野毛で初めてのイブニングケア(2月21日)は4名の参加。2回目(3月21日)は6名。あなたも参加しませんか?連絡下さい。

3回目 4月18日(月)17時〜19時
会場 キャッスル桜木1004号室(横浜市中区野毛町2-81)
予約をお願いします(045-264-1253)
夕食代 500円
お風呂 200円

5月からは月2回の予定
5月は2日(月)、16日(月)17時からです。

イブニングケアは精神障害を抱えた人、家族、介護者などを対象として夕食時のケアで、福祉の家は8年前から続けてきました。この度横浜で始めました。

私達の職場はどうなるの
   突然の事業所閉鎖「それって、解雇?」

学習交流会の報告 4月10日(日) 於 横浜女性フォーラム

福祉の家・神奈川連絡会の学習交流会も19回を数えます。今回は、ケアマネージャーとして横須賀で働く後藤礼子さんのレポート「介護保険の大幅見直しで私たちの働く現場はどうなるの」です。前回(1月30日)にこのテーマを決めましたが、それ以降、彼女の職場で大変な事態が起こったのでした。それは「ヘルパーステーションの閉鎖による職員の解雇」という問題です。学習交流会には当該の労働者4名が参加しました。

学習会の参加者は、全体で14名。後藤さんの職場の4名以外に横浜や鎌倉でホームヘルパーを働いている仲間、横浜で介護事業所を開いている人、寿町で働く男性、川崎の野宿者支援の職員の竹野さんなど。それぞれ初対面の人も多く、自己紹介から始めました。

次に高橋の方から、この間、厚生労働省・社会保障審議会保険部会報告「介護保険制度の見直しに向けて」を紹介、分析報告しました。

後藤さんは自らのケアマネージャーの実践から、次のように報告しました。「見直しでケアマネージャーがニーズを掘り起こすから介護保険が足りなくなったとか、ヘルパーがお世話しすぎるから要介護度が上がったというような言い方をしているが、信じられない。お年寄りは大体なかなか援助を受けたがらないのです。デイケアなんかも行きたがらない。そこを何度か話して信頼を築いて、やっと介護を受けられるようにする。訪問に入って要介護度が上がった例なんて、うちではありません。」

参加者のほとんどが現場の人たちということもあり、論議はつきません。寿町の介護の現実や自治体との間で切り開いてきた地平の紹介。自ら事業所を立ち上げ、人間らしい介護と労働者の立場に立った経営を追求している女性の報告にも「納得」のため息。質問も飛び交います。

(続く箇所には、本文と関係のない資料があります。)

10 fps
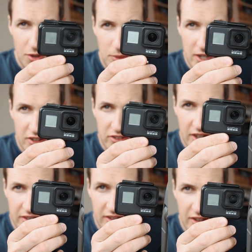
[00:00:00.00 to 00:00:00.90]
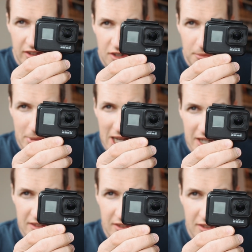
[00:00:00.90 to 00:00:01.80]
a 1-inch sensor,
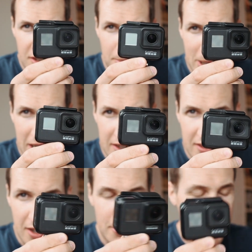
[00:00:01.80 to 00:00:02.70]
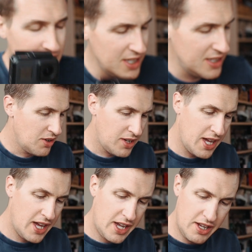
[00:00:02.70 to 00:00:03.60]
compact. I mean,
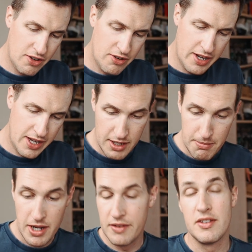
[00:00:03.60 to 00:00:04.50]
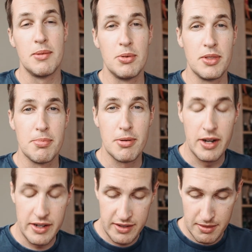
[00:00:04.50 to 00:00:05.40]
okay, all right, it might have doubled the
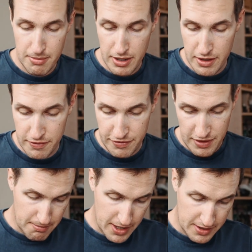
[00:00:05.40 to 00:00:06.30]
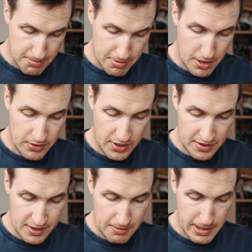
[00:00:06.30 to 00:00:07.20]
price, it might have made the
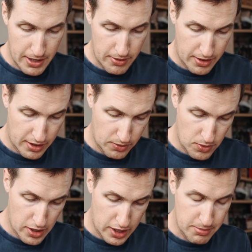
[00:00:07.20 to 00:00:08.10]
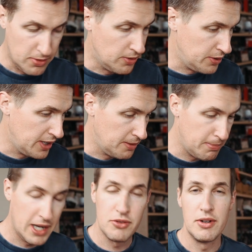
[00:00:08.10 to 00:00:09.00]
processing power unworkable, and you had a
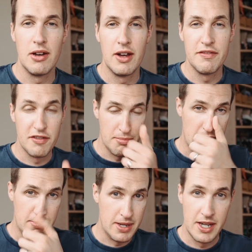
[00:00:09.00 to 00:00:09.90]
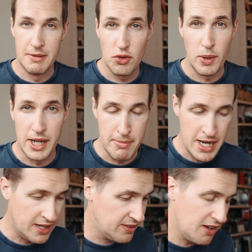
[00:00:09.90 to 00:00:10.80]
battery life of maybe 20
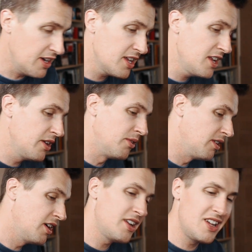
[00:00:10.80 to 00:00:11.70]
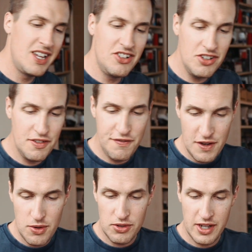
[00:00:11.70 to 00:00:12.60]
minutes. I don't know. It just
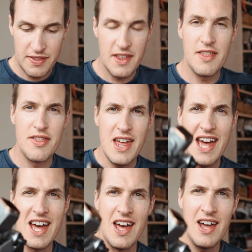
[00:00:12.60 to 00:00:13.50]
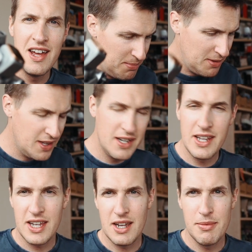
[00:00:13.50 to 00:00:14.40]
feels like they're there, but then
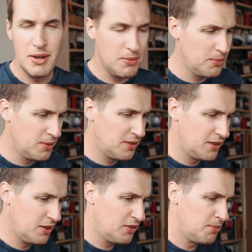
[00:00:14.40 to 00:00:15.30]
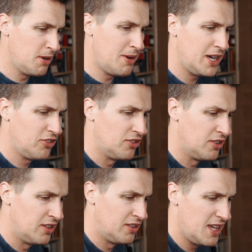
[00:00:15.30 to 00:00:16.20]
they come out with the Osmo
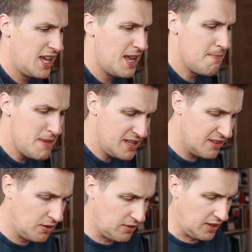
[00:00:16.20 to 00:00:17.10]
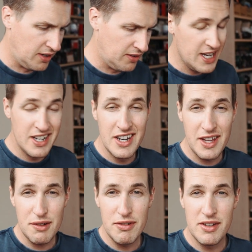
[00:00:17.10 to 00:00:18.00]
Action and miss those things. And
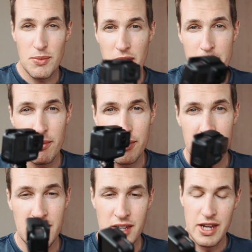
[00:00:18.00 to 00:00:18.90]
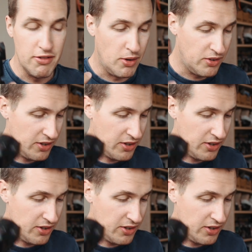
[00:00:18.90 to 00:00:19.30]
another reason why I bought the Hero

ここで全てを紹介できませんが、介護の現場のリアルな内容が後をたちません。休憩をはさんで、後藤さんの事業所に起きた問題を話し合いました。突然の事業所閉鎖と一方的な解雇通知に、職場の4名は地域にある労働組合に相談に行き、その場で加盟。経営者側との団体交渉を行いました。事務職の男性は「会社に対して労働組合というのはこんなに力になるのか、すごい」という発言。他の職員も自らに降りかかってきた「解雇」という事態に、おそらく初めて「自分が労働者だ」という自覚のようなものが芽生えたのではないでしょうか。後藤さんは「私は解雇には納得いかない。これからも解雇を認めないでたたかう」決意を固めています。今回の学習交流会は、後藤さんのこれからのたたかいをみんなで支えていく出発点にもなりました。また他の職員たちも同じ介護・福祉を働く者同士、これからも共に学習し、連帯していこうと確認しました。後藤さんの事業所のようなケース「閉鎖・解雇」はこの介護保険の見直しの中で今後頻繁に起きていくことが考えられます。民営化・買収・職場の喪失という事態の中で犠牲になるのは、介護を受ける利用者、そして働く労働者です。

今回、チラシの掲示を見て初めて参加したヘルパーの女性がいます。次回(7月10日予定)はその女性が自分のホームヘルパーの内容を報告することになりました。